Why don’t site publishers give their impressions away. Crazy ? Like a fox.
Lester Wunderman, the man who almost single-handedly created the direct marketing business (and who created Wunderman Cato Johnson, the world’s largest direct marketing agency), tells a great story in his book Being Direct.
One of his early breakthrough clients, back in the ’40s, was a company that sold roses for people’s gardens through mail order. An annual business, it planted rose bushes two years out, then sold all its plants in the spring.
Early on, Lester asked them what the company did with the plants it didn’t sell. The answer came: “We burn them.”
That’s exactly what airlines (and conference companies like mine) do with unsold seats. After the flight lands (or after the conference is over), we burn all the empty seats.
That’s also what web sites do with unsold impressions at the end of the month. They burn them.
Lester went after the problem head-on — he started giving the roses away. You’ll have to read the book to learn all the ways he made money at it; suffice to say that every “bill me later” subscription promotion you receive is based on what Lester did back then.
How do the airlines deal with empty seats? They try to sell them cheap at the last minute, of course. But if a seat’s empty when the plane takes off, they give that seat away to their customers. Can you recollect a flight attendant telling you that you couldn’t use the empty seats next to you? Would that be stupid? You bet.

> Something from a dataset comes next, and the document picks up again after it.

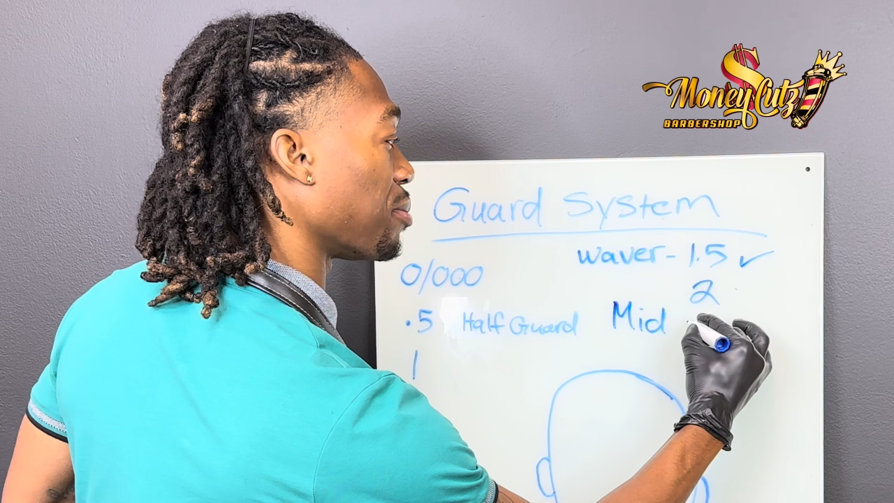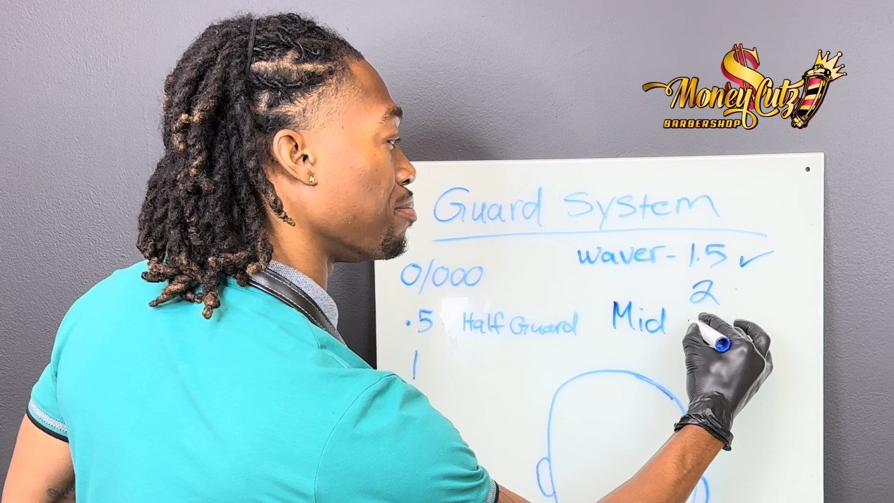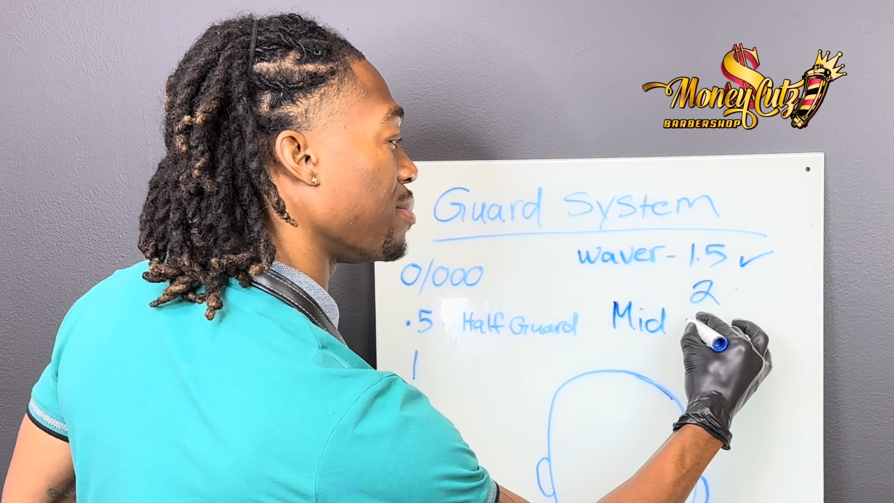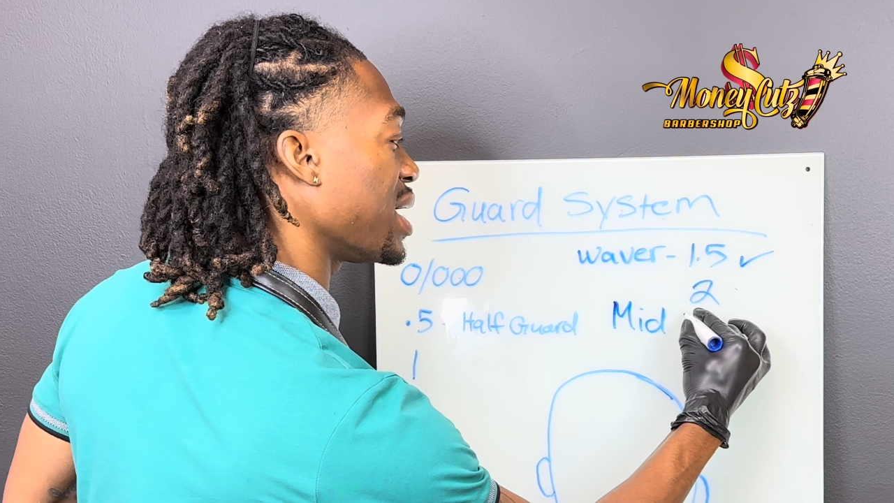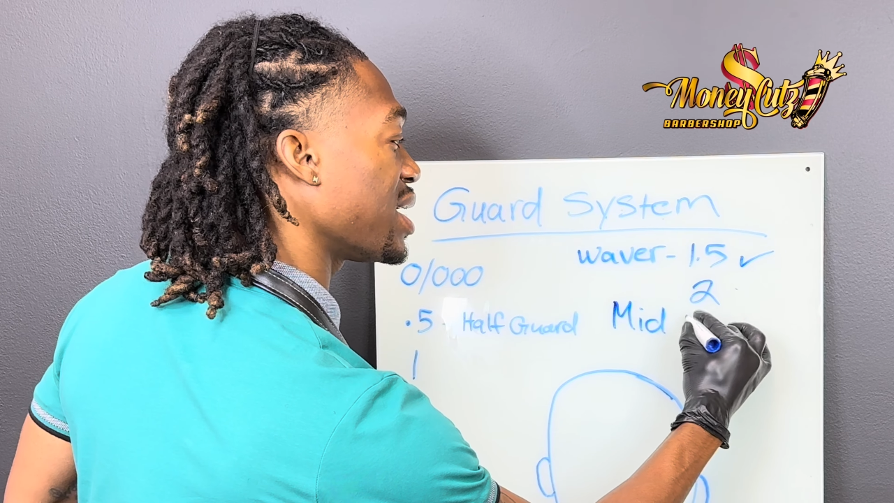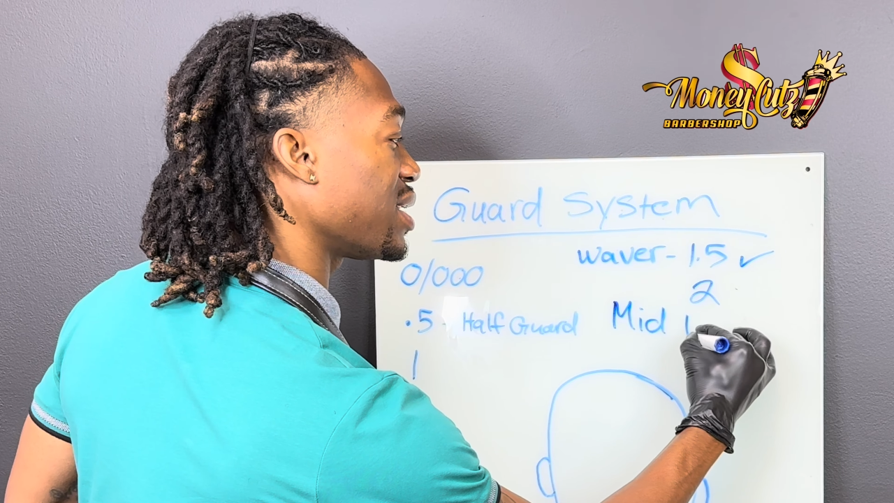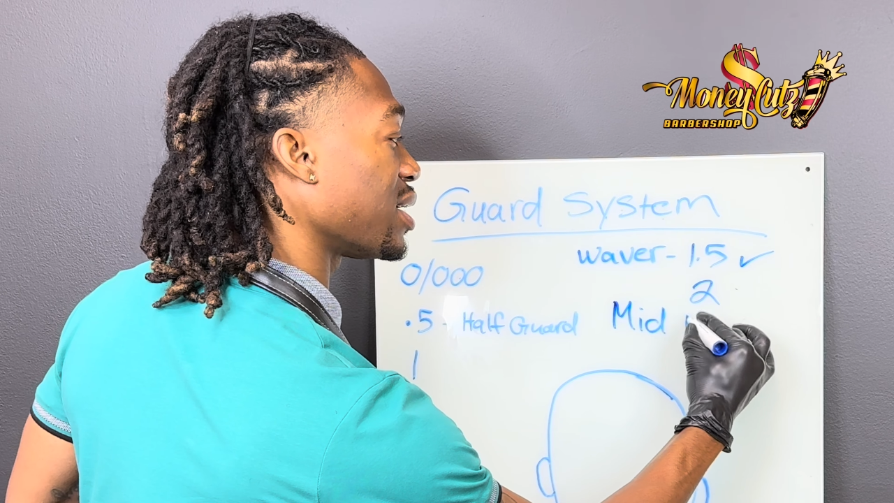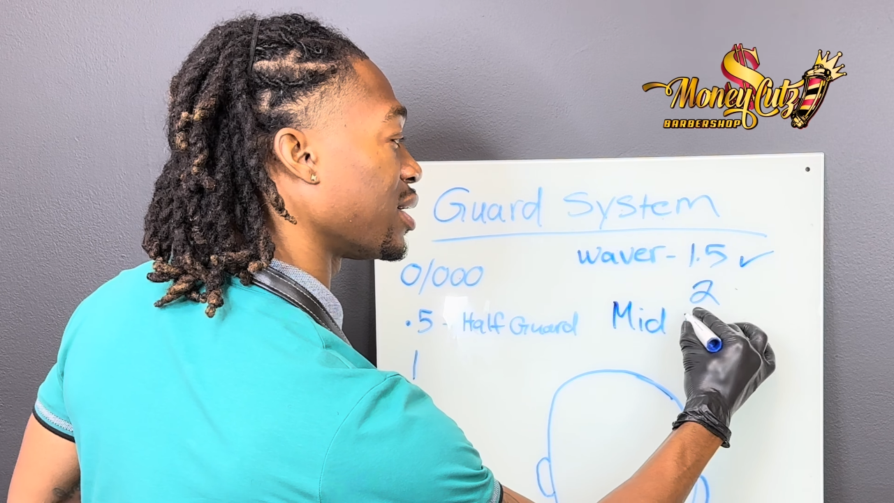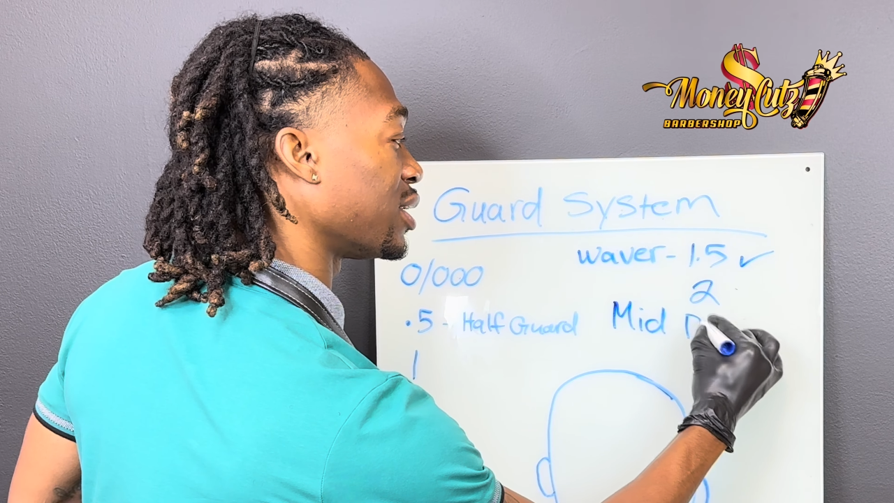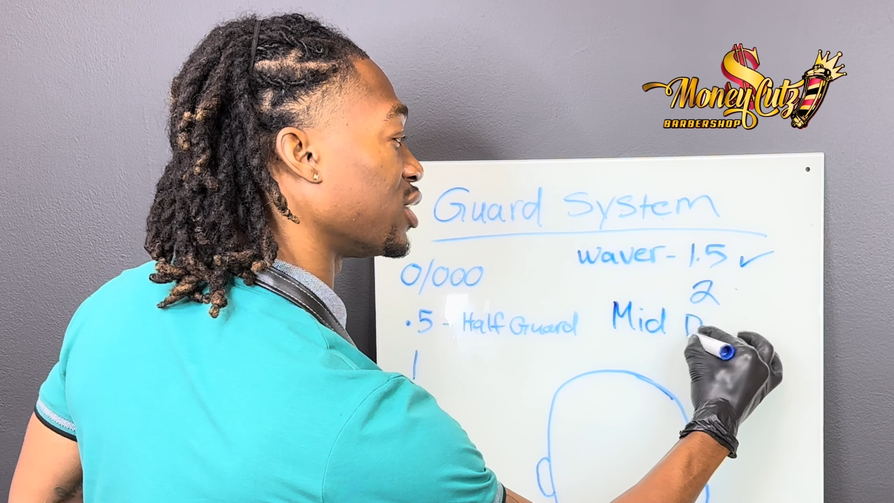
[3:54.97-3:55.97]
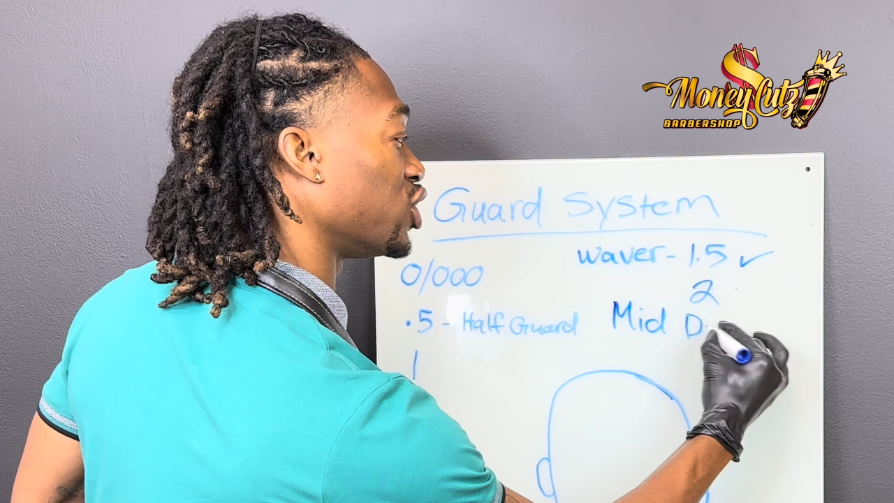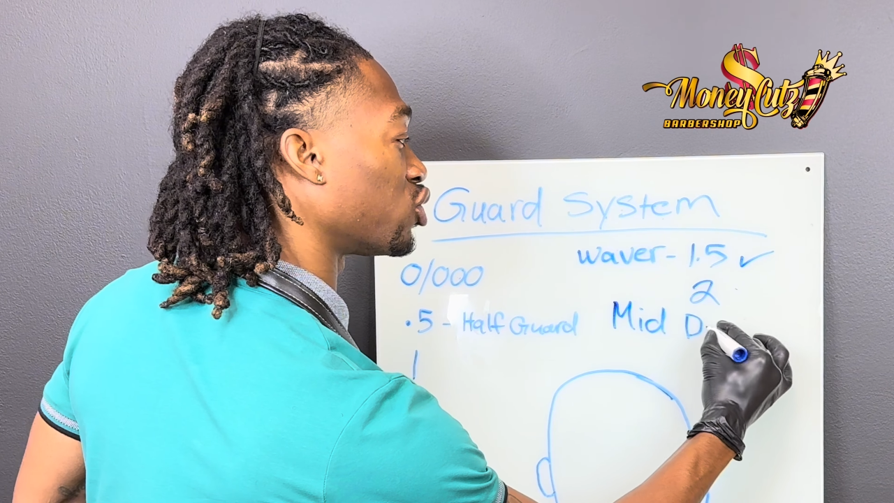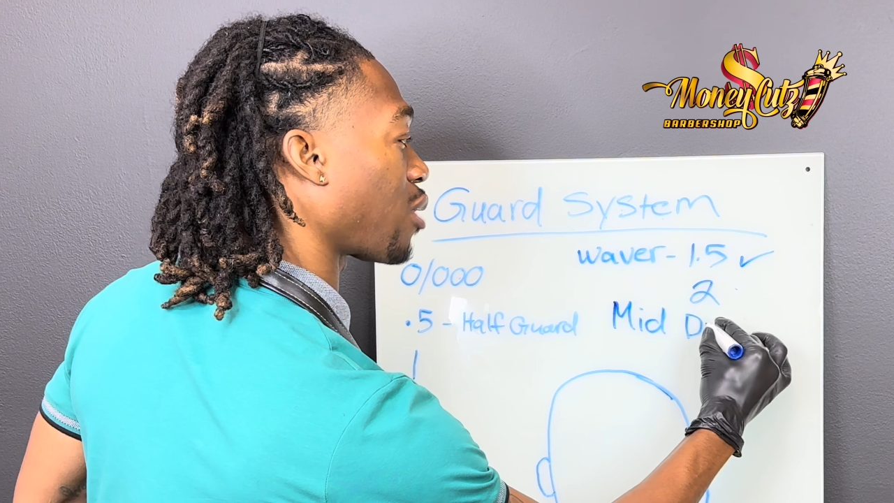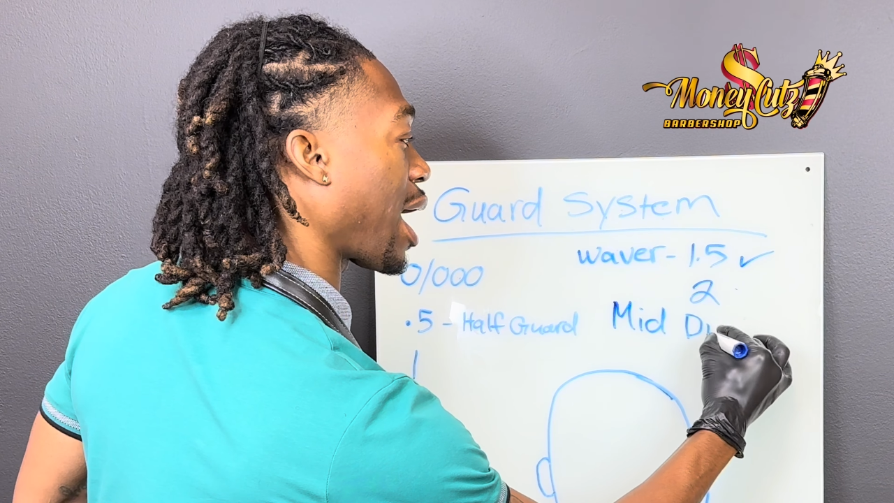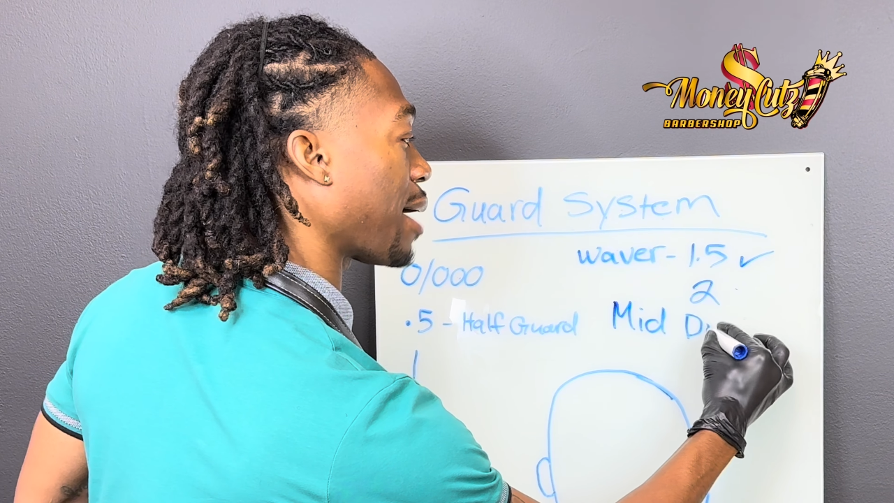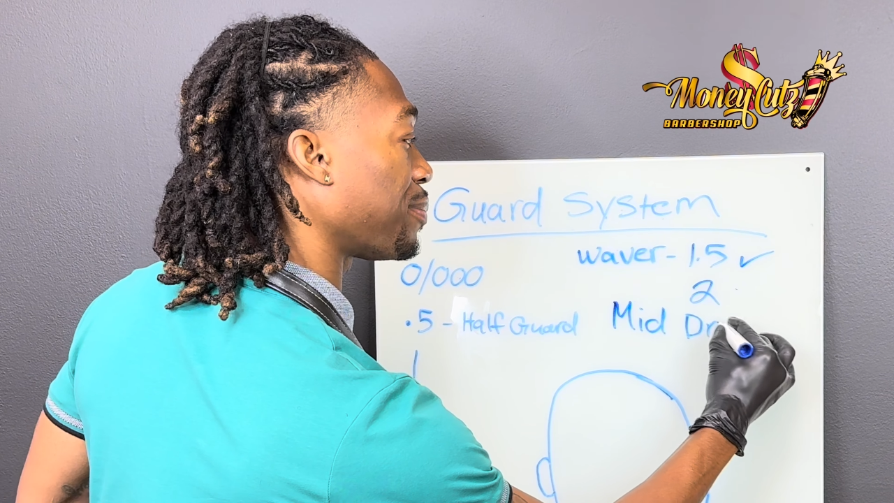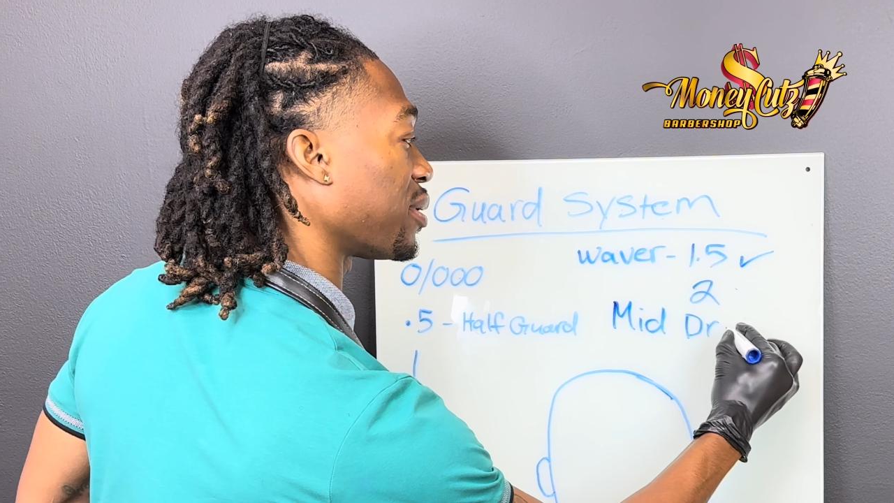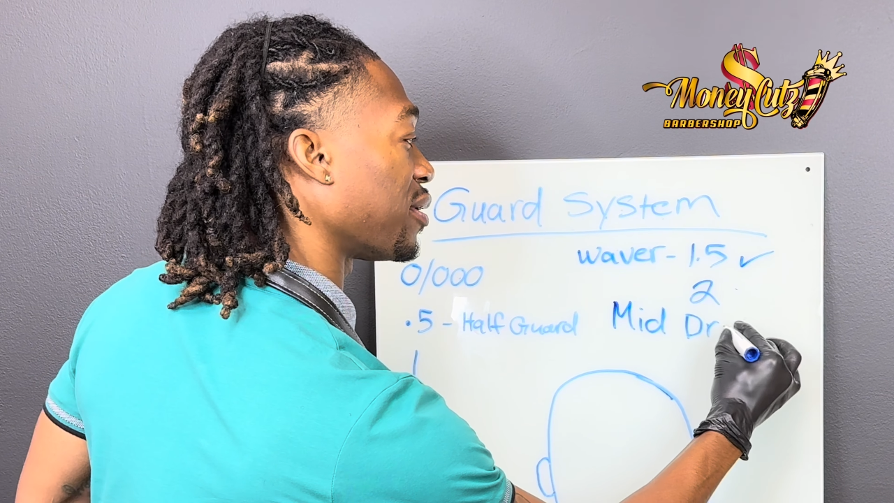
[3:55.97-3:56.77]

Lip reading: Mid drop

So when web sites are burning upwards of 75 percent of their impressions (Yahoo sold 14 percent of its inventory last July for an effective CPM of $4.36), why don’t they let their customers use those impressions instead?
One site where we advertise (sorry, I’m not telling you media buyers which one!) does exactly this. Any unsold impressions go to their existing pool of advertisers. So they over-deliver in a huge way every month. They’re our top-delivering site, both in quantity and cost-per-objective, hands down. Every month.
And each month, for the last 2 1/2 years, we’ve been sending them a check. Every single month. And the checks keep getting bigger. And we make damn sure they get there on time.
So hey there site publishers: Cop a clue! If you’ve got unused impressions, give them to your advertisers. It lets you hold the line on CPM (you don’t want Andy Bourland dissing you because you aren’t holding up your end for the industry!), while giving advertisers impressions at what is — let’s face it — fair market value.
And if an advertiser wants to try your site for free for a month to see if it works for them, a sensible response is, “Sure!” Or maybe, “Please do!”
If you start selling out your inventory (more power to you), raise your CPM, and the whole thing keeps rolling. As Guy Kawasaki said in (The Macintosh Way), “Under-promise and over-deliver.”
And best of all, you won’t have to put up with the stink of all those burning impressions.